The strategy the IFP will use in contesting local government elections in
KwaZulu/Natal is beginning to take form, amid insecurities about the
stability of its support in the province.
If the IFP loses local government elections in KwaZulu/Natal, it could
fundamentally change the balance of forces in the province. The IFP fear
being stuck between what they perceive to be a hostile national government
and potentially hostile local governments.
"It looks like the IFP wants to control as many rural areas as possible by
not allowing free political activity in those areas," says ANC MP Blade
Nzimande.
He says the IFP is not sure whether they can rely on the support of rural
people in the elections. The IFP has maintained its base in KwaZulu/Natal
through a combination of genuine support, intimidation and patronage, in
the form of their control of the chiefs.
It is therefore continuing its strategy of last year - and of the preceding
decade - of destabilising the province.

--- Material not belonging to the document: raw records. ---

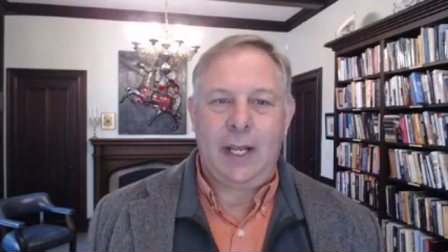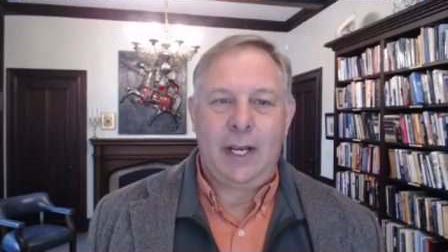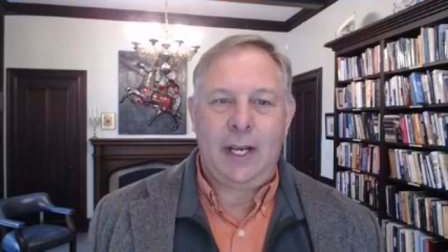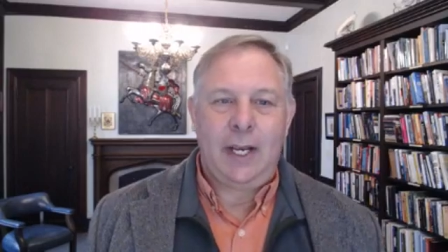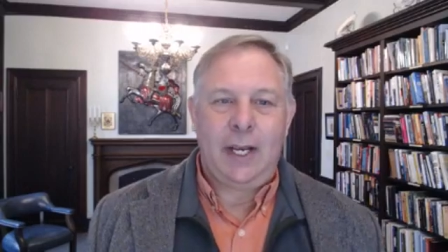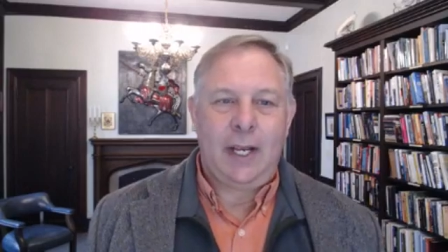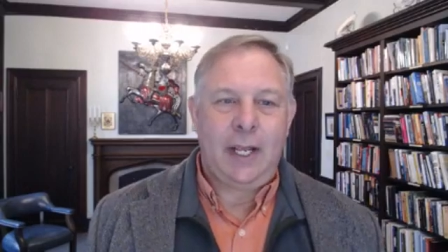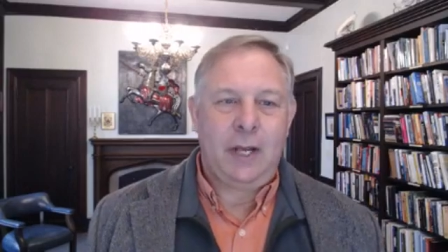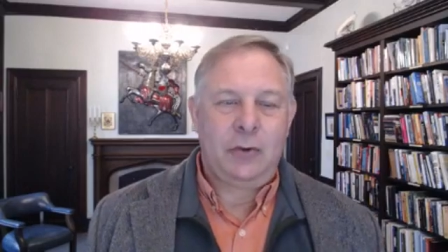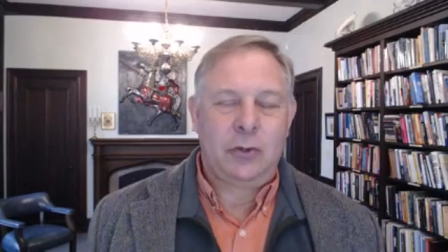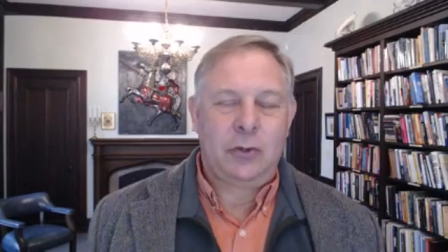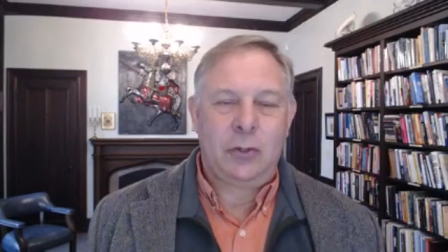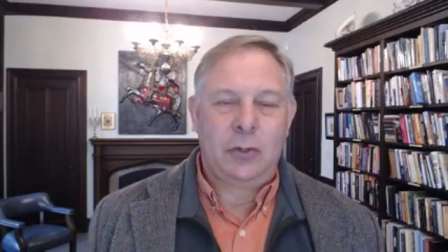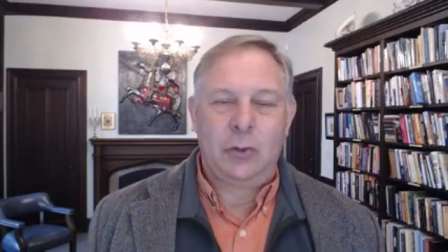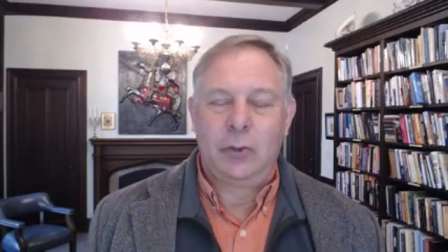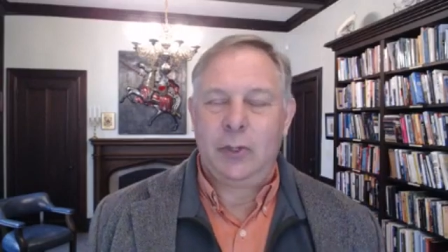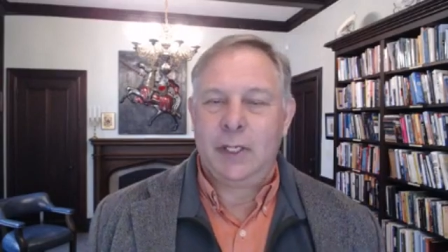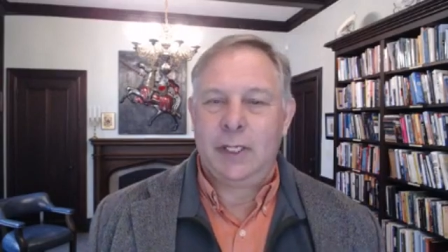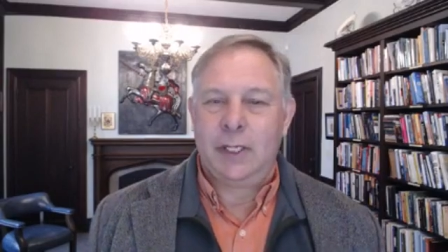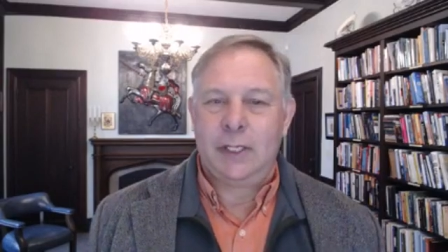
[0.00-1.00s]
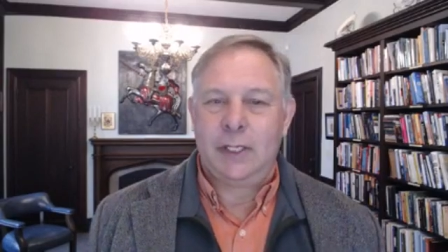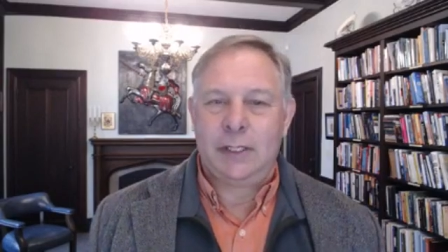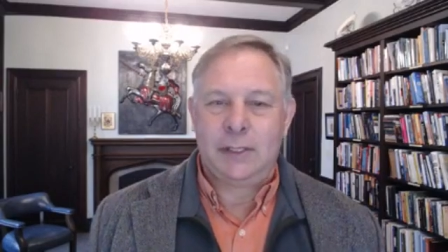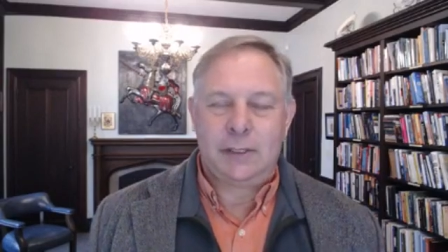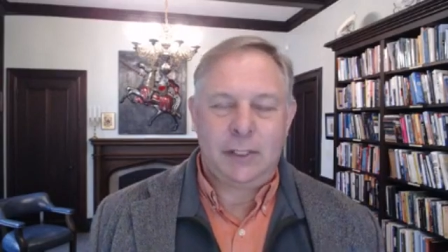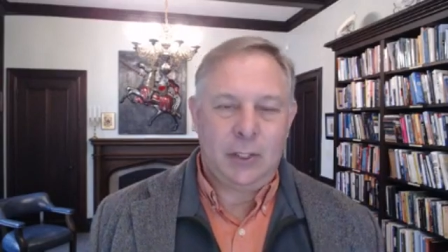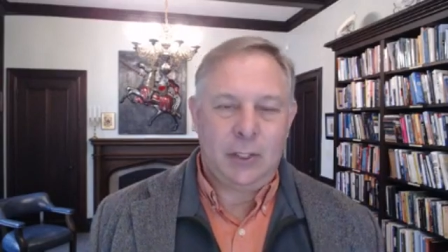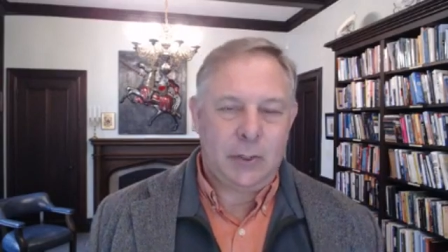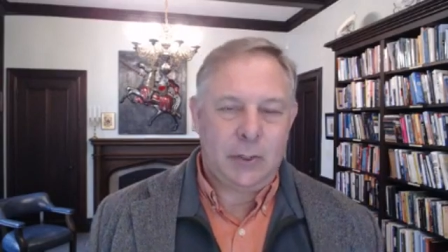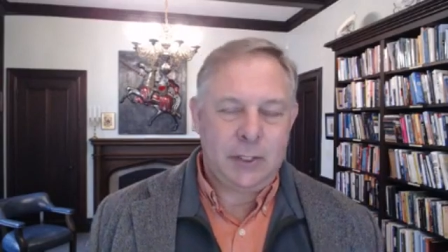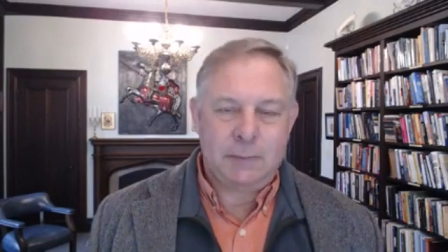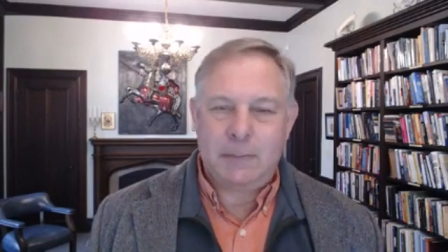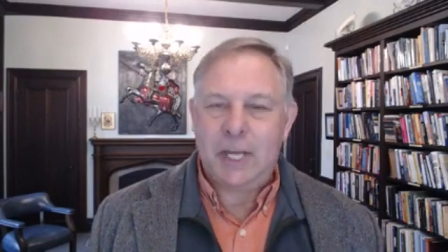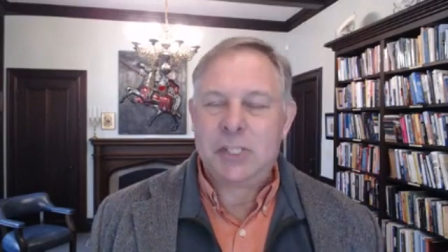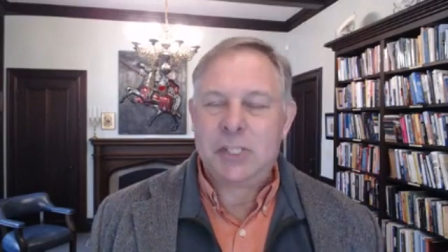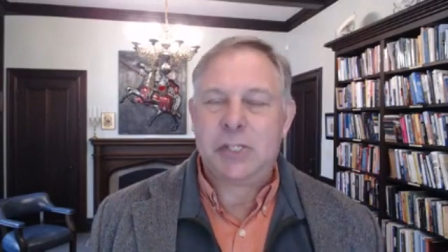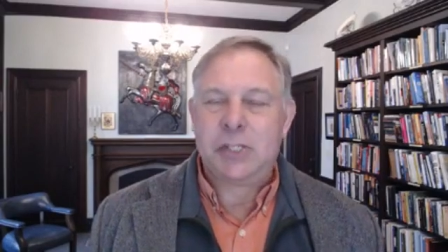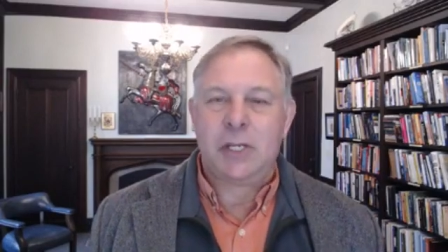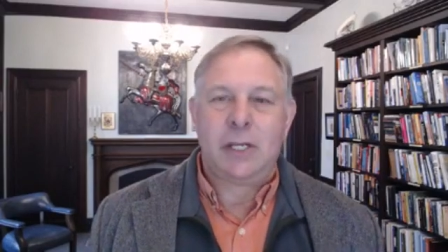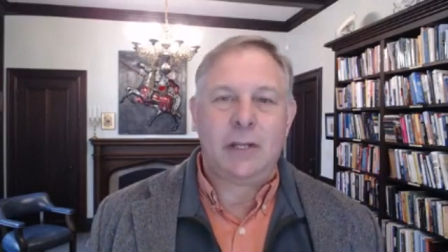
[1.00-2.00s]
And Andrew is, he's
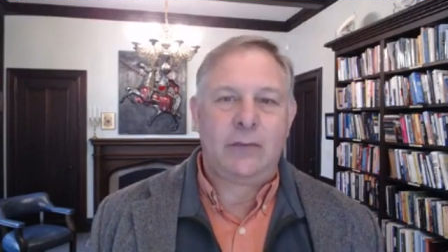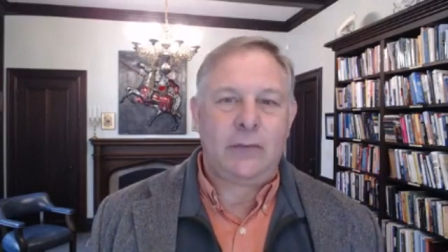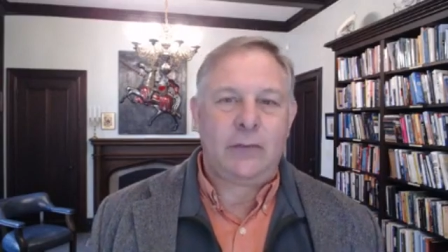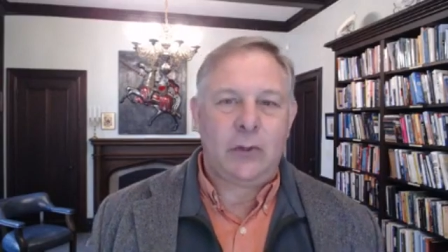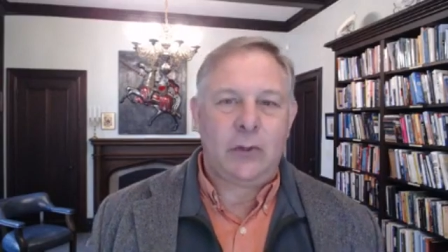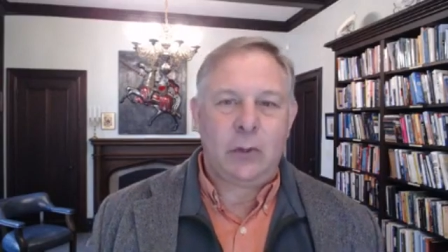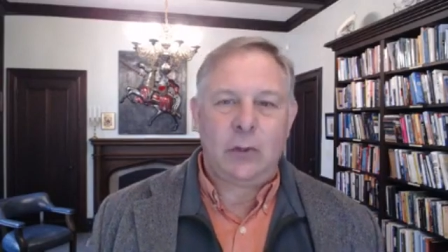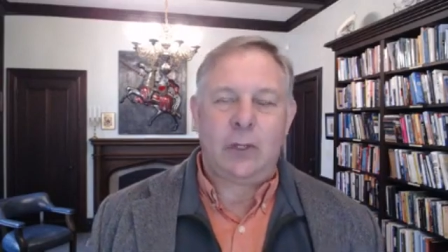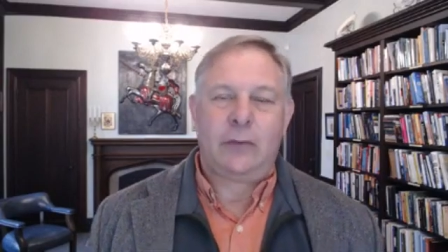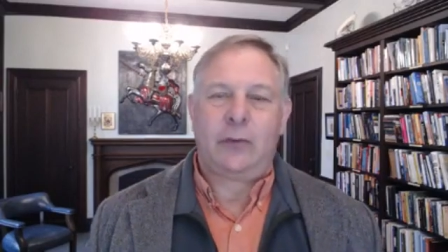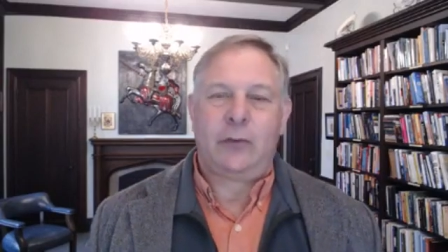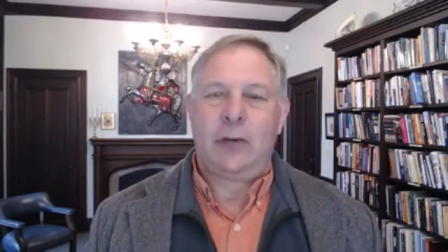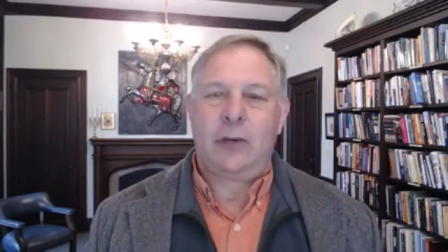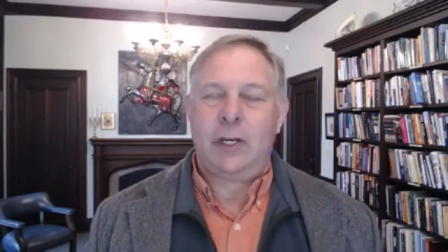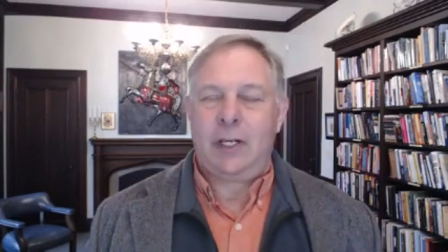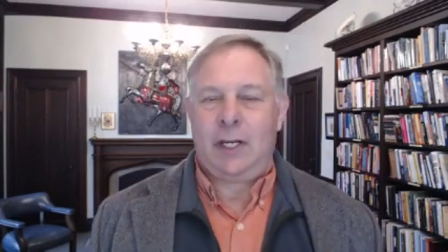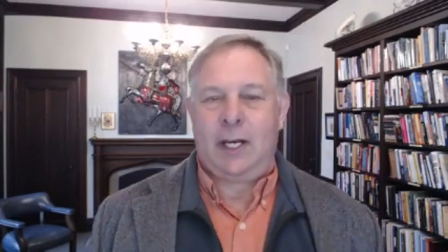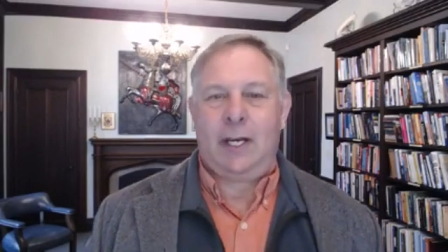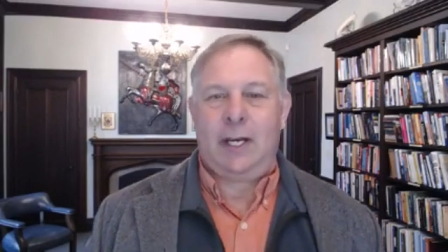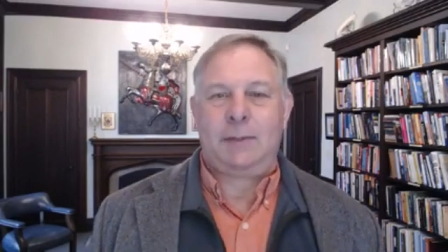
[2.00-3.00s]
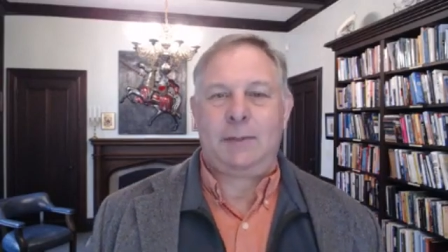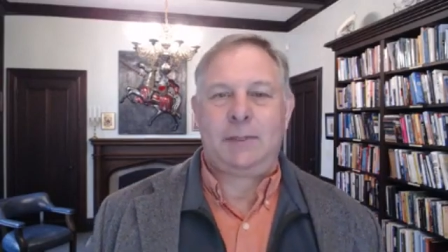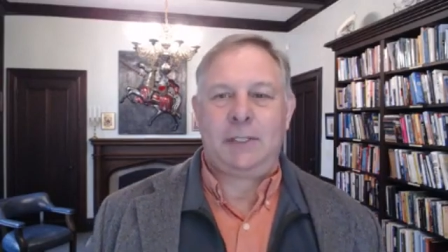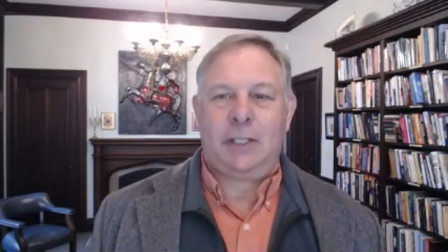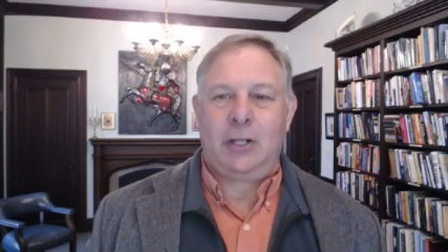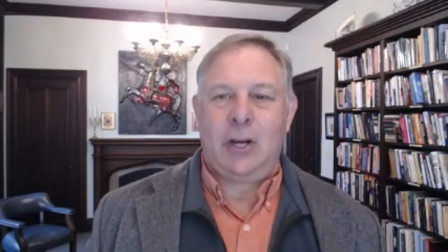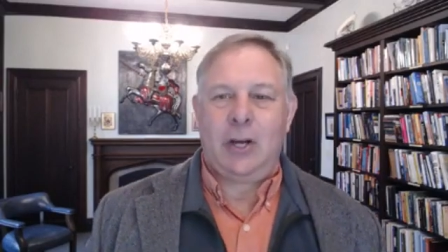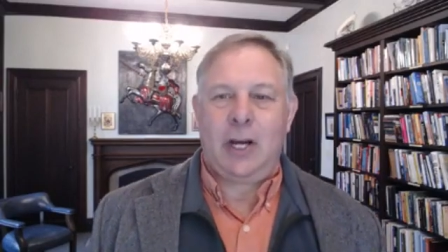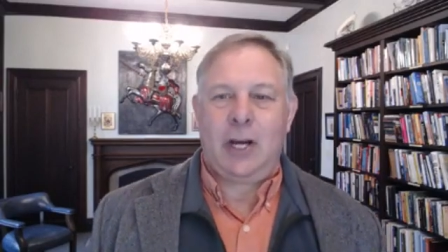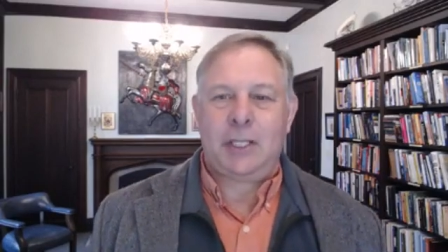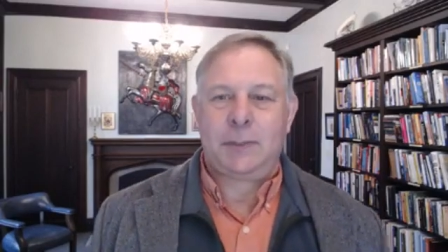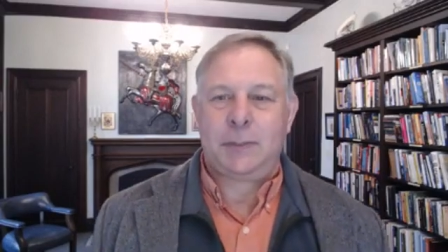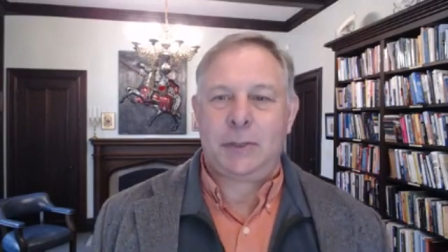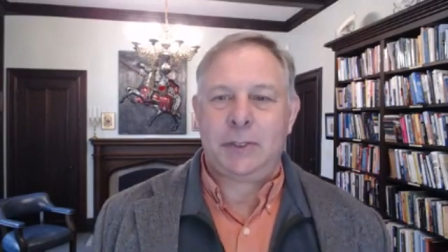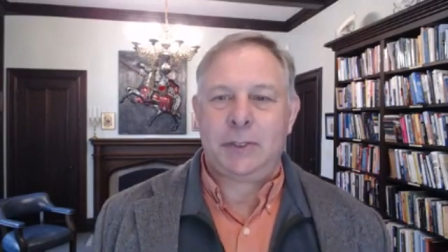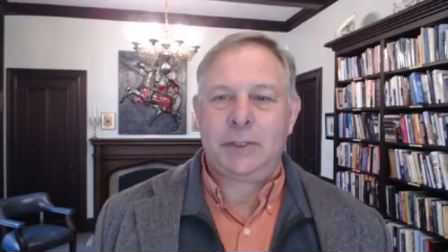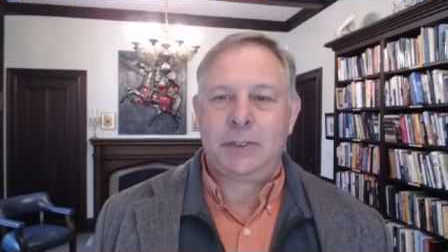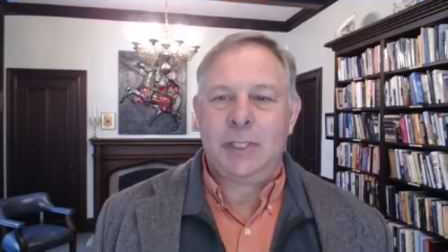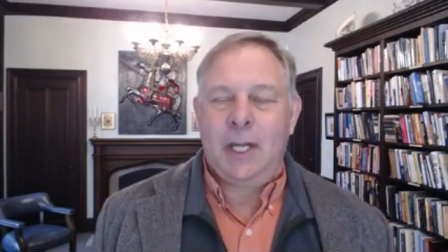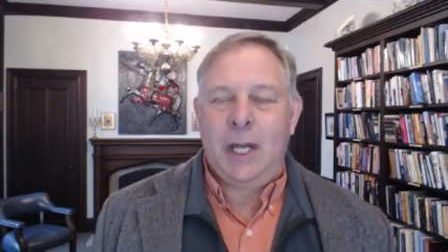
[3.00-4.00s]
mentioned a few different times in the
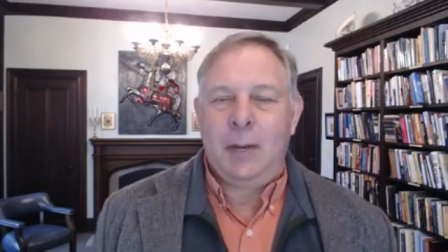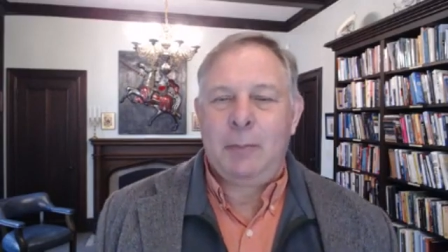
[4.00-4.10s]
Gospels,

This is borne out in several
developments over the past month. Its insistence on international mediation
and its allegations of 'bad faith' against the ANC laid the basis for a
call to "rise up and resist" the national government. The call coincided
with an increase in the levels of political violence in the province.
At the same time the IFP sought to further control the chiefs in the
province through the House of Traditional Leaders, in spite of calls by the
Zulu monarch Goodwill Zwelithini for traditional leaders to remain outside
of party politics. It has also resisted legislation to enable the salaries
of traditional leaders to be paid by national government - wanting to
maintain its capacity to financially manipulate traditional leaders in the
province.
The most recent component of the IFP strategy, outlined in its 20 point
plan, is to seize control of crucial areas of governance and return the
province to a bantustan-like situation. The IFP wants, through this plan,
to pursue the same strategies of repression and patronage as it did in the
former KwaZulu bantustan.
"The IFP thrives best through chaos," says Nzimande, "it demobilises other
forces." He adds that the IFP's destabilisation of the province last year
enabled it to cheat in the April 1994 election.
Nzimande says a lot of the responsibility for ensuring that conditions for
free and fair political activity are established lies with the government
at the national level. But, says Nzimande, the government mustn't clamp
down on the IFP, but on violence. The IFP is so resistant to measures to
end the violence only because it is an organisation which thrives on
violence, he says.
Although its focus is on rural areas, the IFP intends to contest the
metropolitan areas around Durban and Pietermaritzburg, where the ANC is
relatively strong. There are however some contradictions in the IFPs
approach to metro areas, particularly in the way local government MEC Peter
Miller has approached the demarcation of the boundaries of the Durban
Metropolitan Council. On the one hand, the IFP would like to strengthen
their electoral position, which would require the inclusion of surrounding
rural areas into the Durban metro. On they hand they fear the chiefs in
these rural areas exercising control over the city.
Nzimande says the ANC in the province needs to consolidate its organisation
in areas where it has a strong presence. "The level of registration is not
that bad. Our priority must be to get each and every person to the polls,"
he says.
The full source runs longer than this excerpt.